Produced by John Diliberto


Keith Jarrett  

Like Herbie Hancock and Bill Evans, Keith Jarrett is one of the most influential jazz pianists to emerge after Thelonious Monk. His lengthy improvisational explorations and emotional poignancy is heard in many of the latest generation of pianists like Brad Mehldau, and Marilyn Crispell.

Listen to music journalist Tom Moon, saxophonist Jan Garbarek, and saxophonist and composer Charles Lloyd talk about Jarrett's music.

Whether playing solo or in an ensemble, Jarrett has always taken improvisation to its highest degree. When playing solo, he often begins with no music or preconceived notions. His top selling 1975 album, The Koln Concerts provides ample testament to Jarrett's prowess on the piano. Incidentally, when Jarrett improvises, he really doesn't hear the piano.

Listen to Moon talk about Jarrett's ability to compose music on the spot

Jarrett was born on May 8, 1945 in Allentown, Pennsylvania. At a very young age, he began showing signs of being a child prodigy. He began playing the piano before he was three-years old, and entered 3rd grade when he was six years-old. Even then, he was improvising on Mozart.

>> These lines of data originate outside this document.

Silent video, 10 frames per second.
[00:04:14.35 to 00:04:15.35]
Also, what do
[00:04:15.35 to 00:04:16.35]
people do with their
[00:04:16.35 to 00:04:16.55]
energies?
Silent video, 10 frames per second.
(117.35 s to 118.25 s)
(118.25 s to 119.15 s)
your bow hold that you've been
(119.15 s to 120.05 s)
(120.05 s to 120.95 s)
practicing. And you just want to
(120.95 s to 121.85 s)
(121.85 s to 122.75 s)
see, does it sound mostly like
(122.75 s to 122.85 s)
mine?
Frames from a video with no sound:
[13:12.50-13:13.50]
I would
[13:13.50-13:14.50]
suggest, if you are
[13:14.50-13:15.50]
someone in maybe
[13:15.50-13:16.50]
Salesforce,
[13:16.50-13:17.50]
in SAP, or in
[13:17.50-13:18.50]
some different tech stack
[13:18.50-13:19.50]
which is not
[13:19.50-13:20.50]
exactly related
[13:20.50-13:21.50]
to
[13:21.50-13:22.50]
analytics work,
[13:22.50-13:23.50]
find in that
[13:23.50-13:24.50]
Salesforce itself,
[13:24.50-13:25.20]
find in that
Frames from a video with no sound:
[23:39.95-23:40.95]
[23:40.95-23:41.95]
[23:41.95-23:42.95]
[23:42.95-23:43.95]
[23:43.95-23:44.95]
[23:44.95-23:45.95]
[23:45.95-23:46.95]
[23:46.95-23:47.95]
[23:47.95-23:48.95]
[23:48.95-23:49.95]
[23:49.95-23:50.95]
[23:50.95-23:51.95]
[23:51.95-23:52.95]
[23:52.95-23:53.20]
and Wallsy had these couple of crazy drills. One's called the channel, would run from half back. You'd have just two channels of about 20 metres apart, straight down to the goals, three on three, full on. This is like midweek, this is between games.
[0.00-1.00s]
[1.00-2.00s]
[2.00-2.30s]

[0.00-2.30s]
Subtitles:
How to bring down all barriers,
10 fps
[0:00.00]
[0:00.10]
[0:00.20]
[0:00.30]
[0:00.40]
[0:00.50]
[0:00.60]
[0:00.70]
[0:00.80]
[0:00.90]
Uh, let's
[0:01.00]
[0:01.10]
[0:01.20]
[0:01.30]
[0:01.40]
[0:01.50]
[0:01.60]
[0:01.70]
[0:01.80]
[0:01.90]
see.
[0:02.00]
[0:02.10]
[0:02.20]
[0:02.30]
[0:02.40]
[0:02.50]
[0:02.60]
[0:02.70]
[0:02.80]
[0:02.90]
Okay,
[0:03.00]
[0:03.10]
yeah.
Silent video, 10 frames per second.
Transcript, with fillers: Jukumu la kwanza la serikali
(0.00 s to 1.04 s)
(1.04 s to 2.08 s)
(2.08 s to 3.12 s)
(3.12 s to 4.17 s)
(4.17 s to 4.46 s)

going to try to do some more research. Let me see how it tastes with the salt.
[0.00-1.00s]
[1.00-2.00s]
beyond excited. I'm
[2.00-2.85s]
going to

Listen to Jarrett recall improvising off of classical music as a child



Eventually Jarrett delved into jazz by listening to the records of pianists Oscar Peterson, Art Tatum, Erroll Garner, and Ahmad Jamal. His investigation of jazz would later take him to bandleader Stan Kenton's Summer Camps, where he studied jazz with members of the big band.

Gary Peacock  

Soon afterward, Jarrett started a trio in his hometown and played regularly at The Deer Head Inn. There, he met bandleader and vocalist Fred Waring. While touring with Waring, Jarrett saw pianist Bill Evans for the first time.

Listen to bassist Gary Peacock (left), who was playing with Evans at the time, recall the first time he met Jarrett

By age 18, Jarrett was already attending the Berklee School of Music. Two years later, Jarrett's magnificent playing caught the ears of saxophonist Charles Lloyd, who was just starting his own group. Jarrett joined Lloyd's ensemble, which was also comprised of drummer Jack DeJohnette and bassist Ron McLure.

Listen to Lloyd recall hearing Jarrett play



Charles Lloyd  

The Charles Lloyd Group became of one of the most popular jazz ensembles in the 1960's. While performing with Lloyd at San Francisco's historic rock venue, The Filmore West, Jarrett gave his first solo piano recitial.

Listen to Lloyd (left) recall Jarrett's first solo piano performance

While still performing with Lloyd, Jarrett formed his own trio with drummer Paul Motian and bassist Charlie Haden. In the 1970's, the legendary trumpeter Miles Davis asked Jarrett to join his band. According to Jarrett, he joined the band because he didn't like it.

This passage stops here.